___ STORED DATA
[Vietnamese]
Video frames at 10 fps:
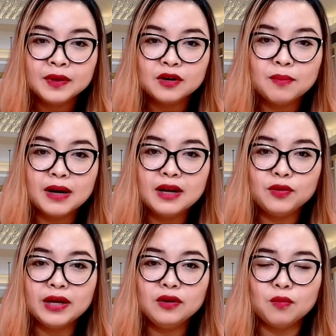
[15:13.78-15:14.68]
rồi mình đi
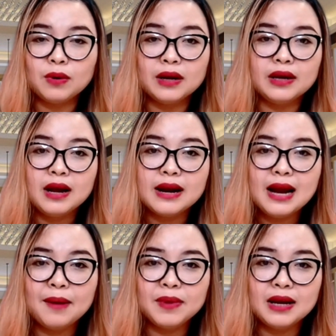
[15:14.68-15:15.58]
tuyển dụng này để
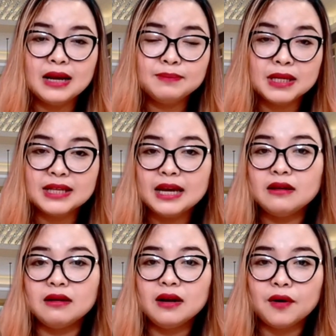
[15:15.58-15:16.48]
làm gì để mình xây
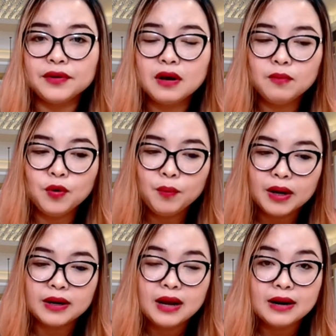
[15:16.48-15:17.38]
dựng cái đội nhóm của
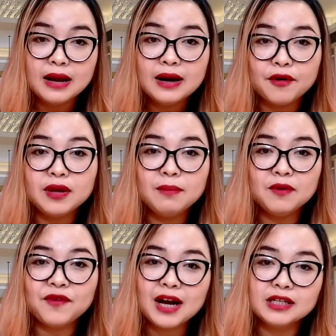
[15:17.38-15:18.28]
mình để cái đội nhóm mình
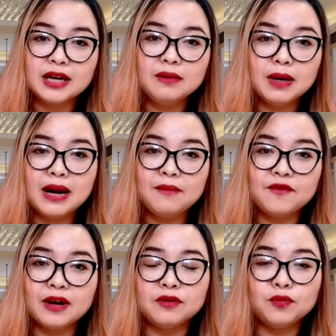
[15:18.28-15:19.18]
phát triển mình đem
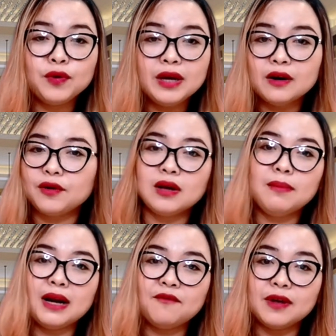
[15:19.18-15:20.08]
về được nguyên đội nhóm
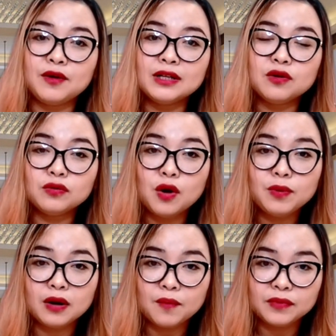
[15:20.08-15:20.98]
mình đem về doanh số tốt
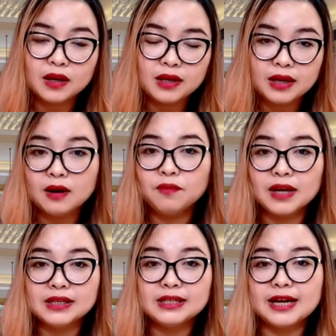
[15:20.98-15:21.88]
cho công ty thì công
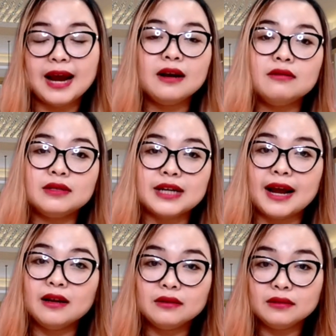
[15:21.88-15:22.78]
ty sẽ trả luôn
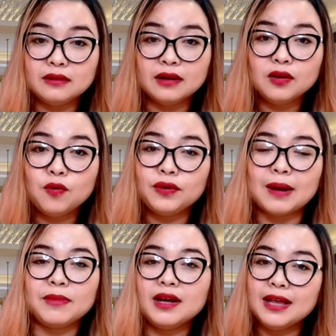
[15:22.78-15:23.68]
trả những cái thu nhập
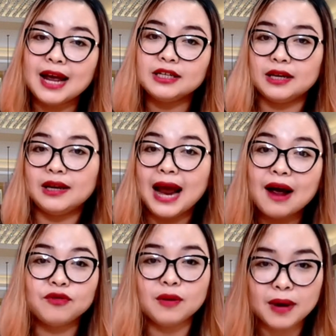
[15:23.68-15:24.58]
những cái giá trị cao
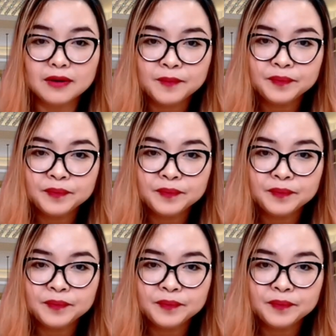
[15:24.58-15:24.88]
cho mình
______
◆ ABOUT THIS EXERCISE:
With the pictures removed, return the listing above in its exact original wording.

◆ SOLUTION BELOW:
[Vietnamese]
Video frames at 10 fps:
[15:13.78-15:14.68]
rồi mình đi
[15:14.68-15:15.58]
tuyển dụng này để
[15:15.58-15:16.48]
làm gì để mình xây
[15:16.48-15:17.38]
dựng cái đội nhóm của
[15:17.38-15:18.28]
mình để cái đội nhóm mình
[15:18.28-15:19.18]
phát triển mình đem
[15:19.18-15:20.08]
về được nguyên đội nhóm
[15:20.08-15:20.98]
mình đem về doanh số tốt
[15:20.98-15:21.88]
cho công ty thì công
[15:21.88-15:22.78]
ty sẽ trả luôn
[15:22.78-15:23.68]
trả những cái thu nhập
[15:23.68-15:24.58]
những cái giá trị cao
[15:24.58-15:24.88]
cho mình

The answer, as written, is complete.